El diálogo en la narrativa de McCarthy es lacónico, minimalista en extremo, seco, sin adornos, sin aderezos, cada pregunta, cada aseveración, semeja un mazazo. Chigurh, Anton Chigurh, el principal villano del cuento, mercenario a sueldo de los capos del cartel, lanza los impactos más virulentos. Sólo que los suyos, hacen daño de verdad. Es un psicópata concienzudo y vigilante que hace honor a su mala salud mental. Se ha purgado de todos los escrúpulos para deambular sin problema por el mundo. Cuando tiene dudas, y Chigurh rara vez las tiene, le dispara a alguien a bocajarro o le perfora la cabeza con un instrumento neumático diseñado para sacrificar ganado. Lleva esta herramienta atada al cuerpo como si fuera una prótesis y la historia no ofrece dudas sobre quien lleva las de ganar cuando semejante matón se enfrenta a seres no tan bien equipados.      

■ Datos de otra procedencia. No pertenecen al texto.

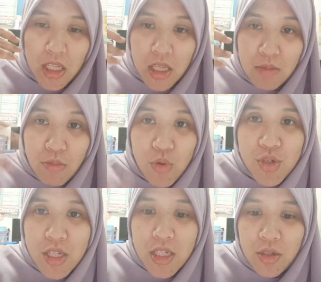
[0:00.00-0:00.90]

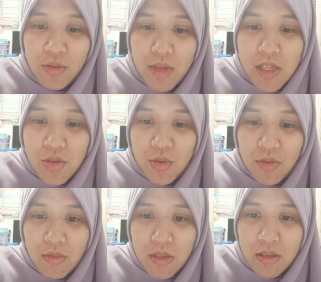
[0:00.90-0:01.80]
emotion. All right,
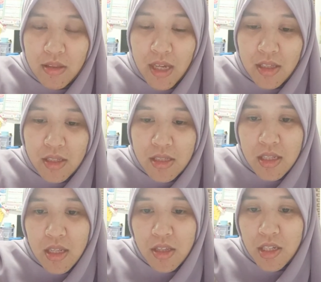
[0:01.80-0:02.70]
so that's
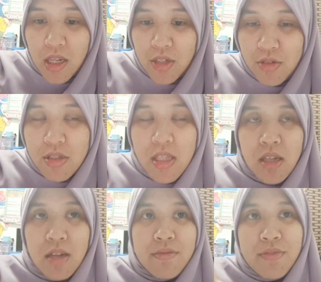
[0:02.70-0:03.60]
another
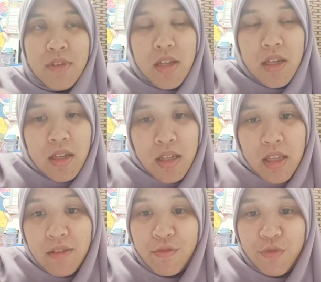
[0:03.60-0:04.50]
characteristic of
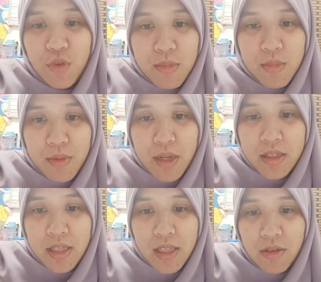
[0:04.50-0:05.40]
informal
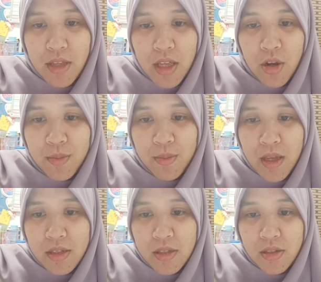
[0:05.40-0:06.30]
writing. Okay, hope
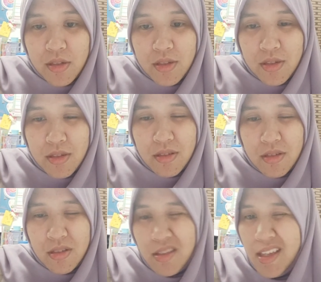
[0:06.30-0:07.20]
that
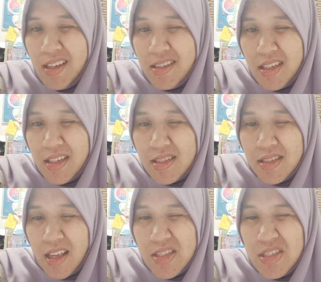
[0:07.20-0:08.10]

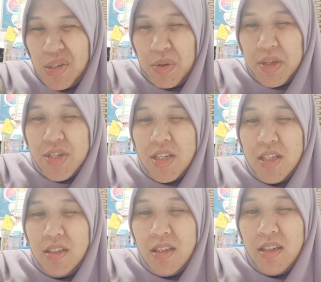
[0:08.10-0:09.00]
does answer your
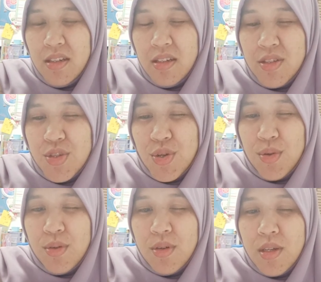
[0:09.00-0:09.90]
question. Yeah,
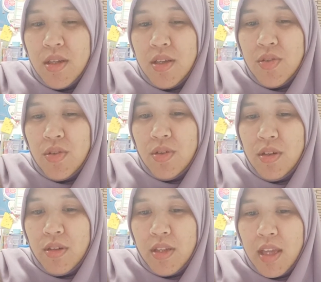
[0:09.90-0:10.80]
Joe.
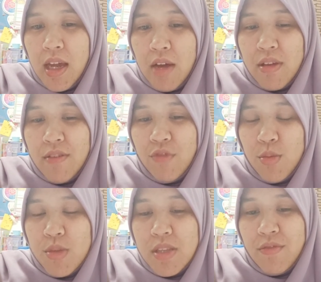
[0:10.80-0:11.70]
Okay, how
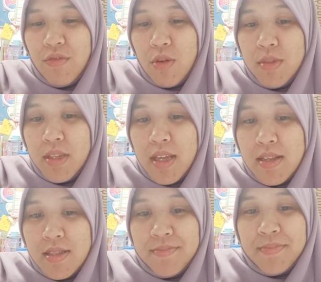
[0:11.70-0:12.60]
informal is informal?
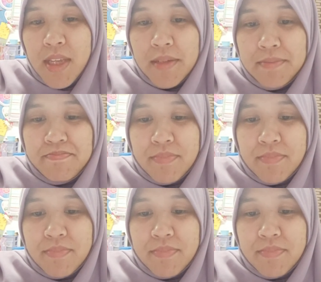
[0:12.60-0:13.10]
Yes. Yeah.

Tal esperpento siniestro podría resultar ridículo si Mccarthy no lo mantuviera en continuo movimiento. El tal Chigurh es un genio del mando, ¡un maestro vamos!, es capaz de cambiar de pantalla y de situación cada dos páginas. Conflictos tan claustrofóbicos como una pelea de gallos en una trastienda los resuelve con una certeza mecanicista que satisface el amor bruto de su cerebro por la acción pasando por alto sus centros emocionales. La cena, pues, señores, está servida y al igual que Bell, solo podemos sentarnos y observar el horror, no influir en su resultado. Se ha dado cuerda al reloj, se ha tirado la llave, y la historia no terminará hasta que las manecillas marquen la medianoche. Tic, tac, tic, tac...  Sólo me resta poner en antecedentes que el libro deja una sensación de desaliento, la sensación de que no hay esperanza alguna.